## Problem
In the records below, find the line containing "[14:15.80-14:16.70]", then print it and every following line exactly, through the last, without pictures.

BEGIN Material for this exercise

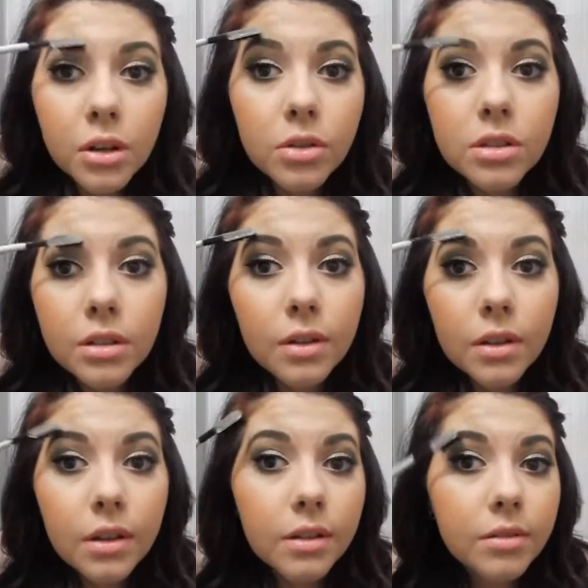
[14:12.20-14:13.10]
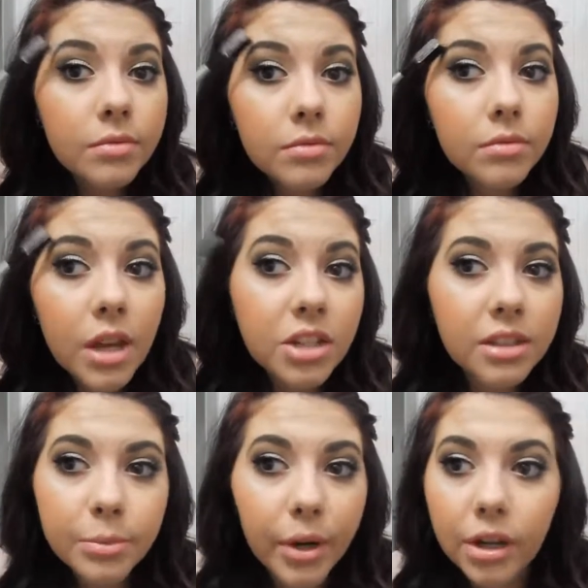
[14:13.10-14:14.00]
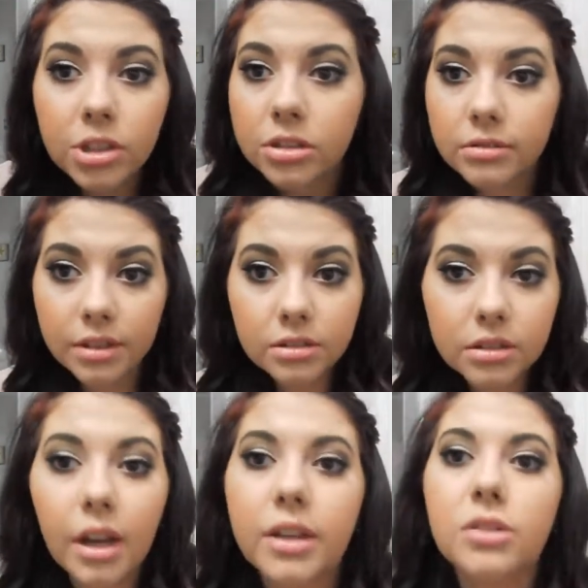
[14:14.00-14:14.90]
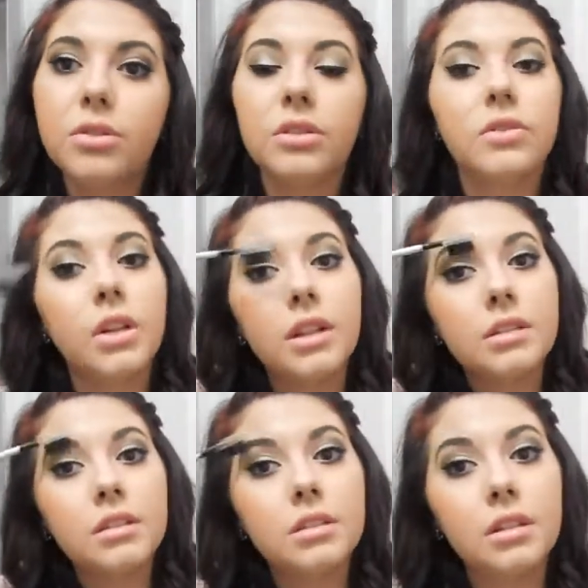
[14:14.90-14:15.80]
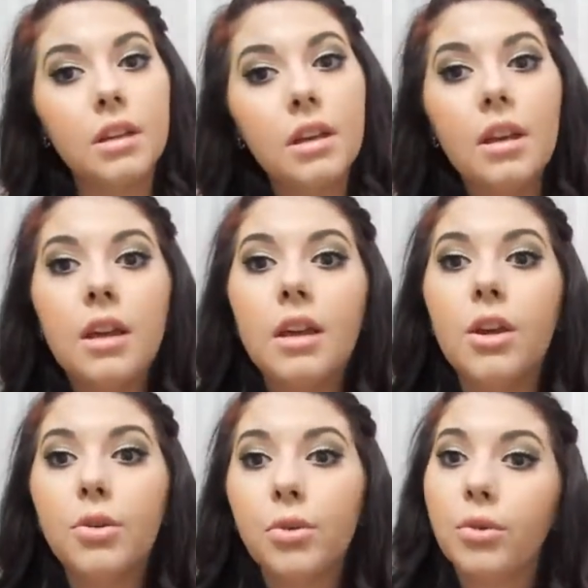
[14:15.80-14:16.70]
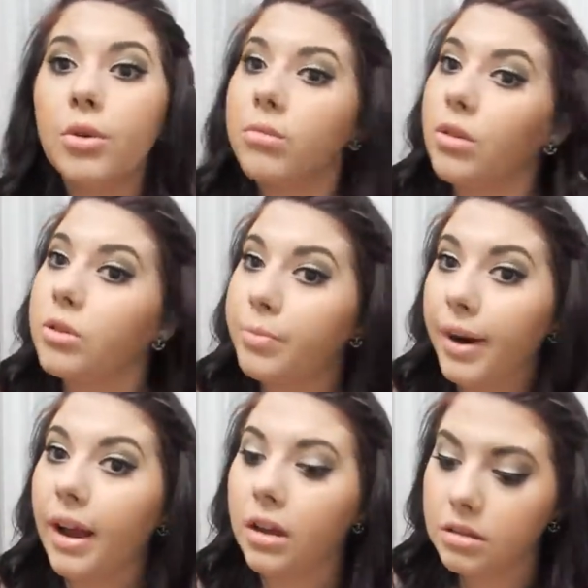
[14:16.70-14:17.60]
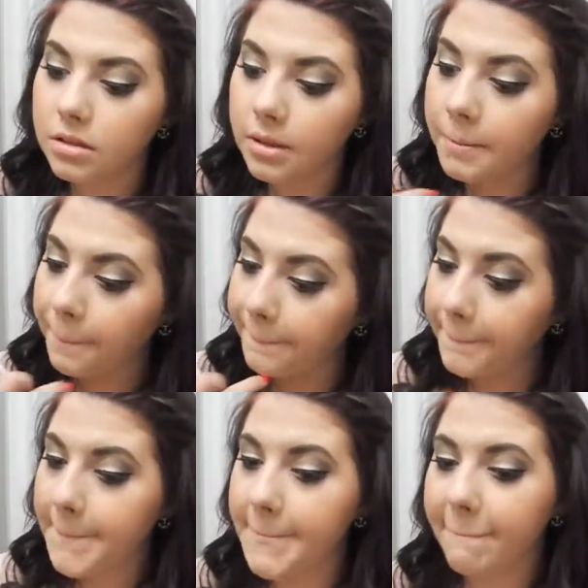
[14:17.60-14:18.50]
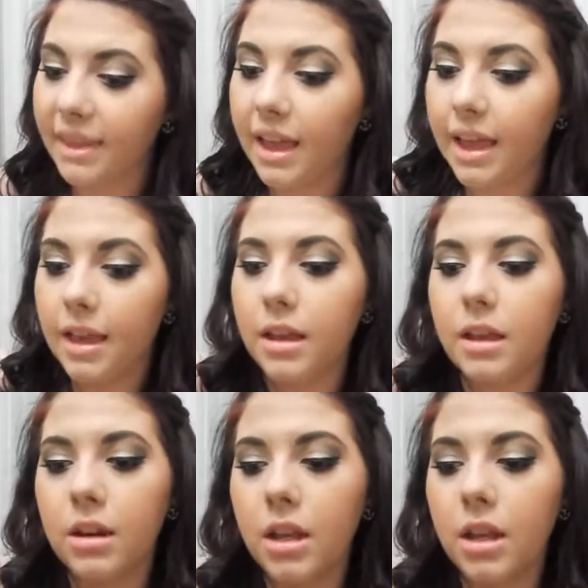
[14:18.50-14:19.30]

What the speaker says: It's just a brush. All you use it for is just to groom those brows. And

END Material for this exercise

## Task result
[14:15.80-14:16.70]
[14:16.70-14:17.60]
[14:17.60-14:18.50]
[14:18.50-14:19.30]

What the speaker says: It's just a brush. All you use it for is just to groom those brows. And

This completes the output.